Very cool photos. I have a few friends that have Danes, I love them but my house is too small. They need and even bigger turning radius then a Rottweiler. LOL Really cool dogs though.


----------



## the-tenth (Jun 29, 2007)

Yay. Great looking dog. Lovin the big dogs.


----------



## SammyDog (May 21, 2007)

Your eyes are stunningly blue, I wish my eyes are blue  And gorgeous dog, big dogs rock!


----------



## Durbkat (Jun 26, 2007)

The person could be wearing colored contacts.  I know this weird girl that had purple colored contacts so her eyes were purple. lol


----------



## GreatDaneMom (Sep 21, 2007)

Durbkat said:


> The person could be wearing colored contacts.  I know this weird girl that had purple colored contacts so her eyes were purple. lol


oh great so now im weird because i have colored contacts! thanks! yeah theyre contacts, my eyes are actually really really dark brown, almost black. i have a few colors. and thanks for the comments guys, thats my little world there! love her to death!


----------



## Durbkat (Jun 26, 2007)

I wasn't saying your weird, I was saying the girl with the purple contacts was. I like the contacts.


----------



## Mdawn (Mar 3, 2007)

Chloe is gorgeous!! Durb is right about us flipping out over a Dane!! At least me anyway!!  I have an English Mastiff who is also 6 months and its nice for us large and giant breed owners to have others to compare notes with. We also have a few Saint owners as well on here. 
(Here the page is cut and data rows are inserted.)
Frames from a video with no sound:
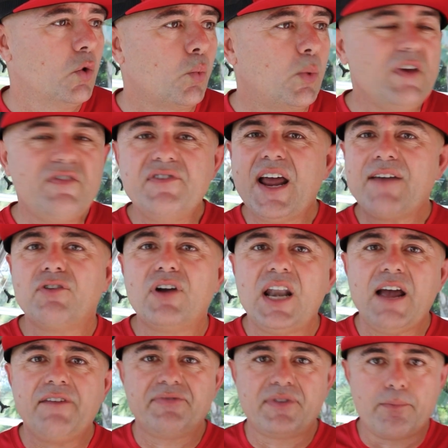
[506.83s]
we've never
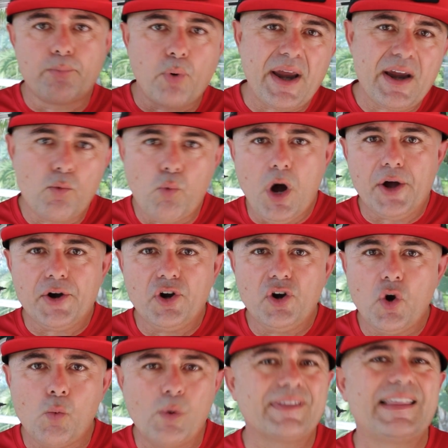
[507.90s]
left the
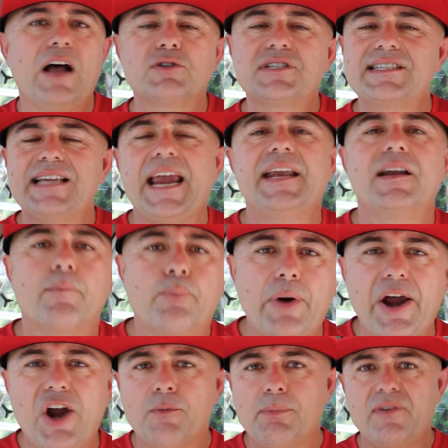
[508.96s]
breakwater without saying a
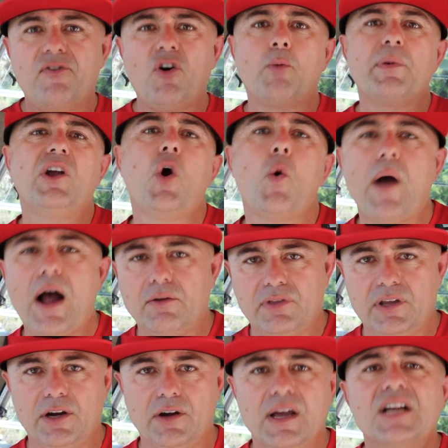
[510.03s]
prayer before we go out
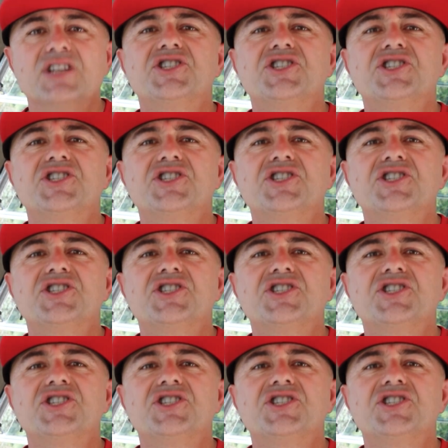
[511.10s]
there.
How tall is Chloe and her weight at six months? At some point _way_ down the road, I'd LOVE to have a Dane. Also, we have another member, sillylilykitty, who really interested in getting a Dane at some point, I believe.


----------



## GreatDaneMom (Sep 21, 2007)

Haha, well we are actually looking into getting another dane already. i would really like a harlequin (cow) for the next one. my boyfriend is also looking at fawns. but harls are just very original looking. right now Chloe is 22inches at the withers (shoulders) and 45lbs. she supposed to be 60lbs at the least, but because she had HOD, she couldnt have a lot of weight on her, nor would she eat when she first got it. also she didnt walk for 3 months so a lot of the muscle isnt there, but she is gaining that. her father was very very large, and so was her mother, we are estimating at her rate of growth so far, she will be about 30inches + at the withers, and about 135-140lbs.


----------



## all4thedogs (Sep 25, 2006)

Chloe is beautiful!! Im sorry to hear about her HOD, unfortunatly it is common in this breed!
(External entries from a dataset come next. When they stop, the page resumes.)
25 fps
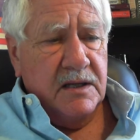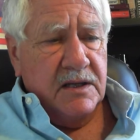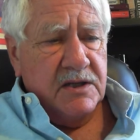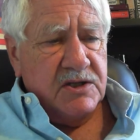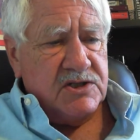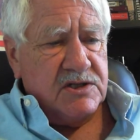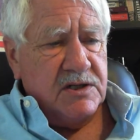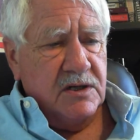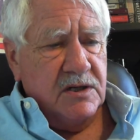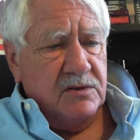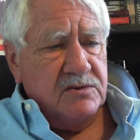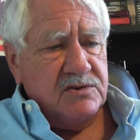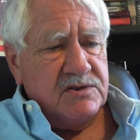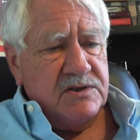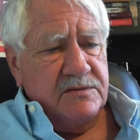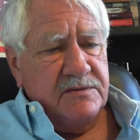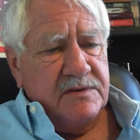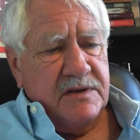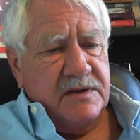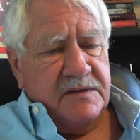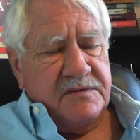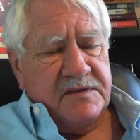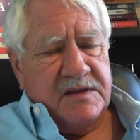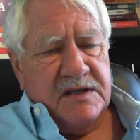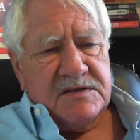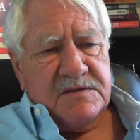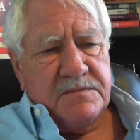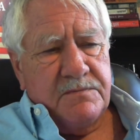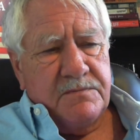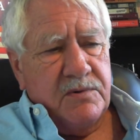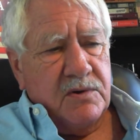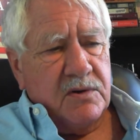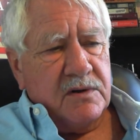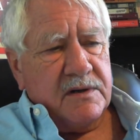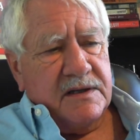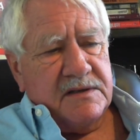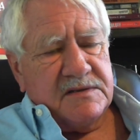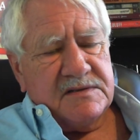shows you that this
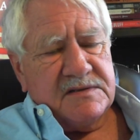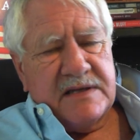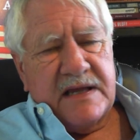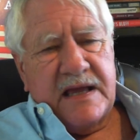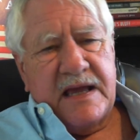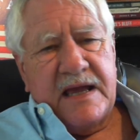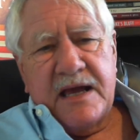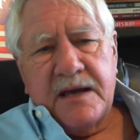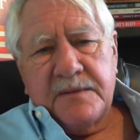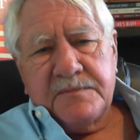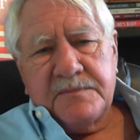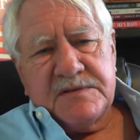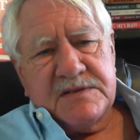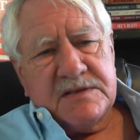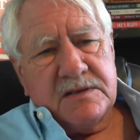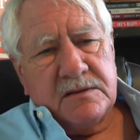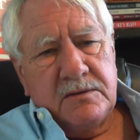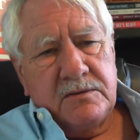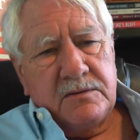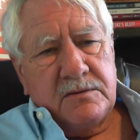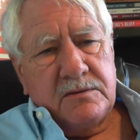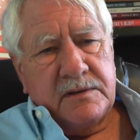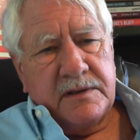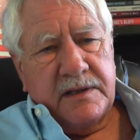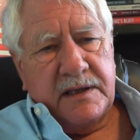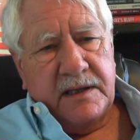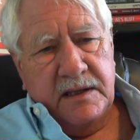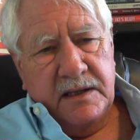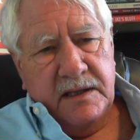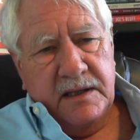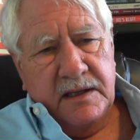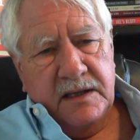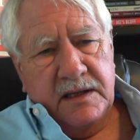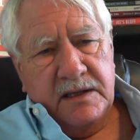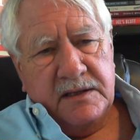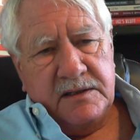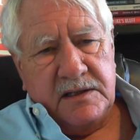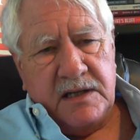book is absolutely
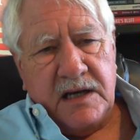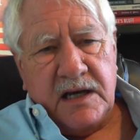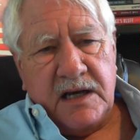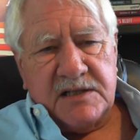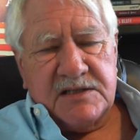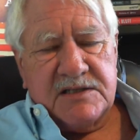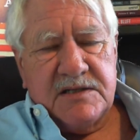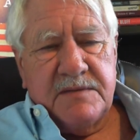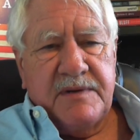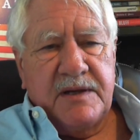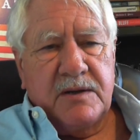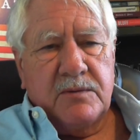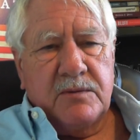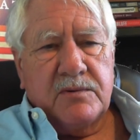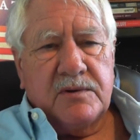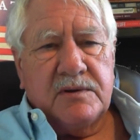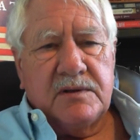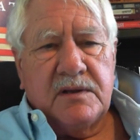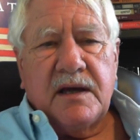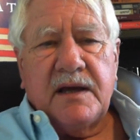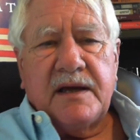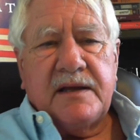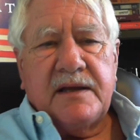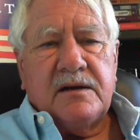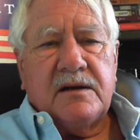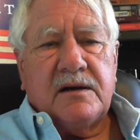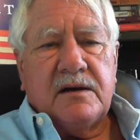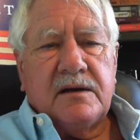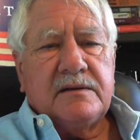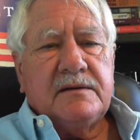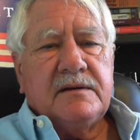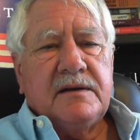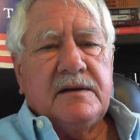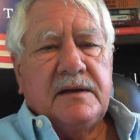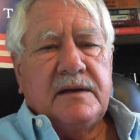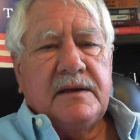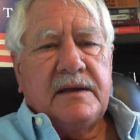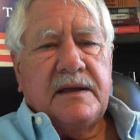not to be relied on
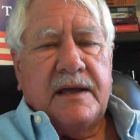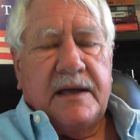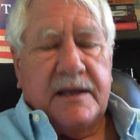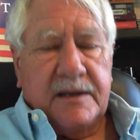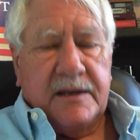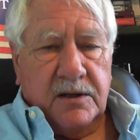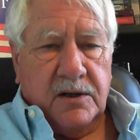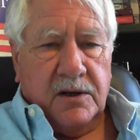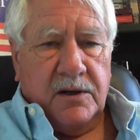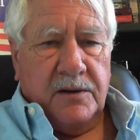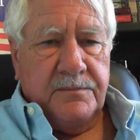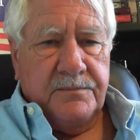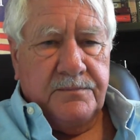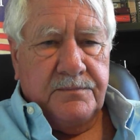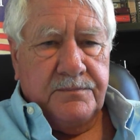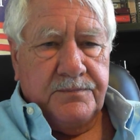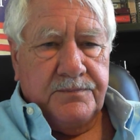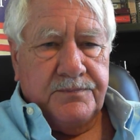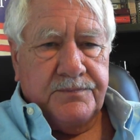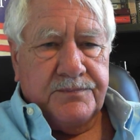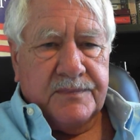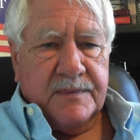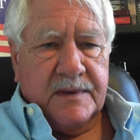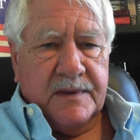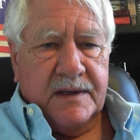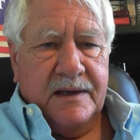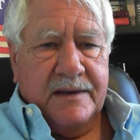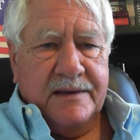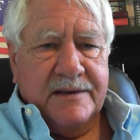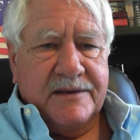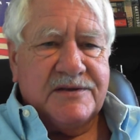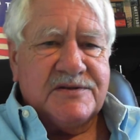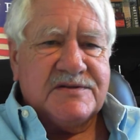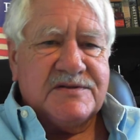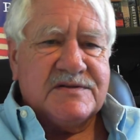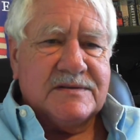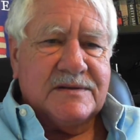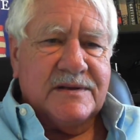at all.
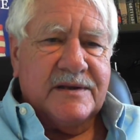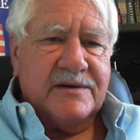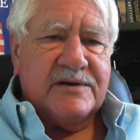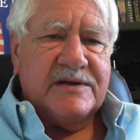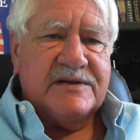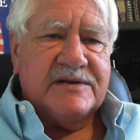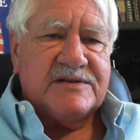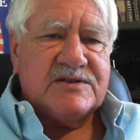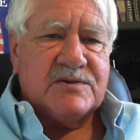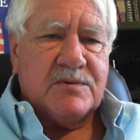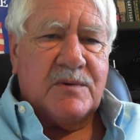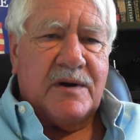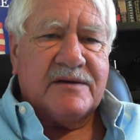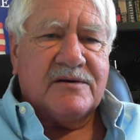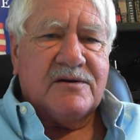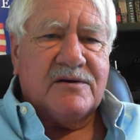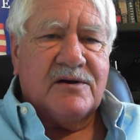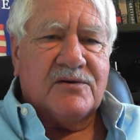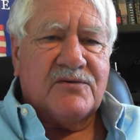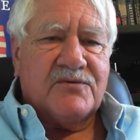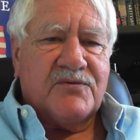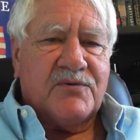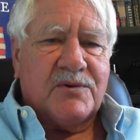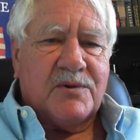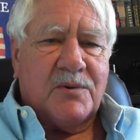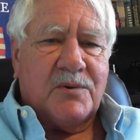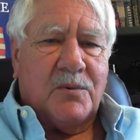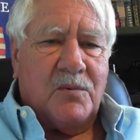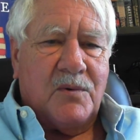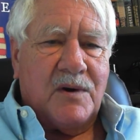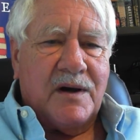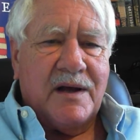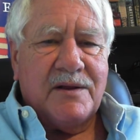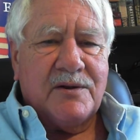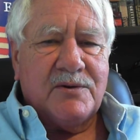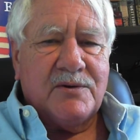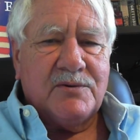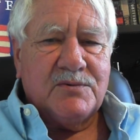This is Larry Schweikart for the
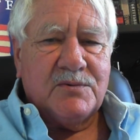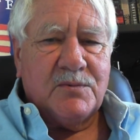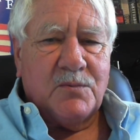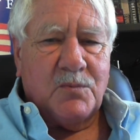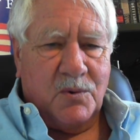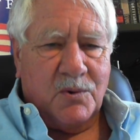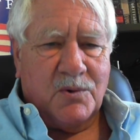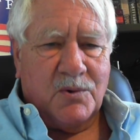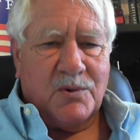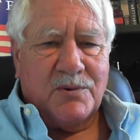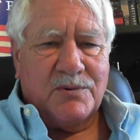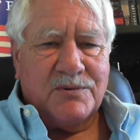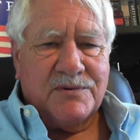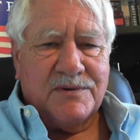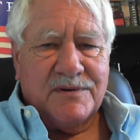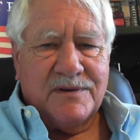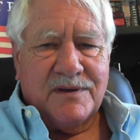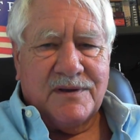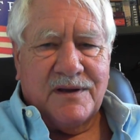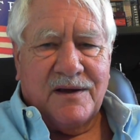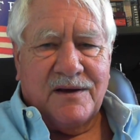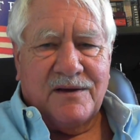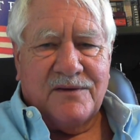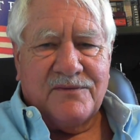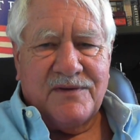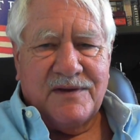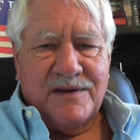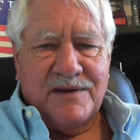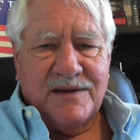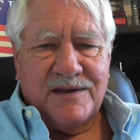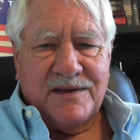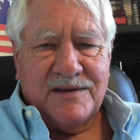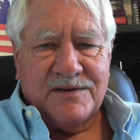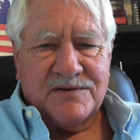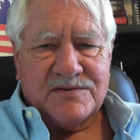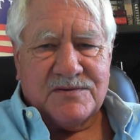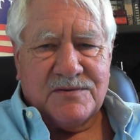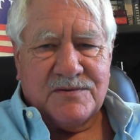Wild World of
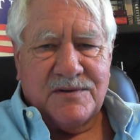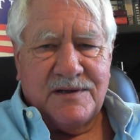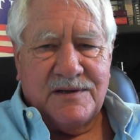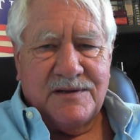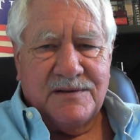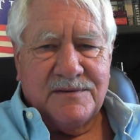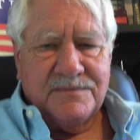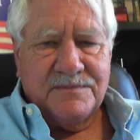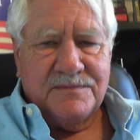History.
I have a Dane boy, Ryder. He is 37" at the withers and 160lbs, but could stand to put more on. He is just now filling out and will be 3 in November

I also do some fostering for a local rescue and some personal rescue too. I love this breed!!


----------



## Mdawn (Mar 3, 2007)

Is HOD a bone disease or something? I'm not very familiar with it. I'm glad that she is starting to feel better though. I'm sure it was just an awful, worry filled time for you.  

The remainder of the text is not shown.